* The task *
Every line from the one holding "(1.80 s to 2.70 s)" through the final line of the entries is to be reproduced exactly, and no other line.

* Material provided *

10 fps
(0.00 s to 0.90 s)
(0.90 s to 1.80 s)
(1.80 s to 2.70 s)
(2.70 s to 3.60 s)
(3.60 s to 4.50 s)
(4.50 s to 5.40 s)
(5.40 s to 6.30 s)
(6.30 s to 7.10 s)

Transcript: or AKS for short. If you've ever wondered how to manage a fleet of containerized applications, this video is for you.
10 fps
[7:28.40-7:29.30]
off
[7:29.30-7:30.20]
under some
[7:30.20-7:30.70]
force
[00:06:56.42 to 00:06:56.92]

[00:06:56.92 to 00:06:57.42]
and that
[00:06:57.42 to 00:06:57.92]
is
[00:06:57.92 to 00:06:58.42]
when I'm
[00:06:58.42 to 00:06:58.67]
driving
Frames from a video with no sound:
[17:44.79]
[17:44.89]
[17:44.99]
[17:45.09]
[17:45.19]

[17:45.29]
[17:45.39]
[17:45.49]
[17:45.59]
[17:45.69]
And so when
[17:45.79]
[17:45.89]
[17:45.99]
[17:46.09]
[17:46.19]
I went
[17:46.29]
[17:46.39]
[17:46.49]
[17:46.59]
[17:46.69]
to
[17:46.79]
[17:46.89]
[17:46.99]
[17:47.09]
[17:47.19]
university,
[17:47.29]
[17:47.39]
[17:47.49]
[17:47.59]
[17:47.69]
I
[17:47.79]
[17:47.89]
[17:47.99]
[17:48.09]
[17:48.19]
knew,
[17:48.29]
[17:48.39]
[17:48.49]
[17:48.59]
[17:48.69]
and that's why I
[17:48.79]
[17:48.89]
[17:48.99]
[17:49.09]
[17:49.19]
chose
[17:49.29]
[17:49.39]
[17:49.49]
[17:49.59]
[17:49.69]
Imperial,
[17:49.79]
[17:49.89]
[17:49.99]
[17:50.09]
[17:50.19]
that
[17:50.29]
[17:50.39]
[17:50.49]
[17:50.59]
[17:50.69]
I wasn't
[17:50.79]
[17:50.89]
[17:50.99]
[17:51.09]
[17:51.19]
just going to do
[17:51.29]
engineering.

* Written solution *
(1.80 s to 2.70 s)
(2.70 s to 3.60 s)
(3.60 s to 4.50 s)
(4.50 s to 5.40 s)
(5.40 s to 6.30 s)
(6.30 s to 7.10 s)

Transcript: or AKS for short. If you've ever wondered how to manage a fleet of containerized applications, this video is for you.
10 fps
[7:28.40-7:29.30]
off
[7:29.30-7:30.20]
under some
[7:30.20-7:30.70]
force
[00:06:56.42 to 00:06:56.92]

[00:06:56.92 to 00:06:57.42]
and that
[00:06:57.42 to 00:06:57.92]
is
[00:06:57.92 to 00:06:58.42]
when I'm
[00:06:58.42 to 00:06:58.67]
driving
Frames from a video with no sound:
[17:44.79]
[17:44.89]
[17:44.99]
[17:45.09]
[17:45.19]

[17:45.29]
[17:45.39]
[17:45.49]
[17:45.59]
[17:45.69]
And so when
[17:45.79]
[17:45.89]
[17:45.99]
[17:46.09]
[17:46.19]
I went
[17:46.29]
[17:46.39]
[17:46.49]
[17:46.59]
[17:46.69]
to
[17:46.79]
[17:46.89]
[17:46.99]
[17:47.09]
[17:47.19]
university,
[17:47.29]
[17:47.39]
[17:47.49]
[17:47.59]
[17:47.69]
I
[17:47.79]
[17:47.89]
[17:47.99]
[17:48.09]
[17:48.19]
knew,
[17:48.29]
[17:48.39]
[17:48.49]
[17:48.59]
[17:48.69]
and that's why I
[17:48.79]
[17:48.89]
[17:48.99]
[17:49.09]
[17:49.19]
chose
[17:49.29]
[17:49.39]
[17:49.49]
[17:49.59]
[17:49.69]
Imperial,
[17:49.79]
[17:49.89]
[17:49.99]
[17:50.09]
[17:50.19]
that
[17:50.29]
[17:50.39]
[17:50.49]
[17:50.59]
[17:50.69]
I wasn't
[17:50.79]
[17:50.89]
[17:50.99]
[17:51.09]
[17:51.19]
just going to do
[17:51.29]
engineering.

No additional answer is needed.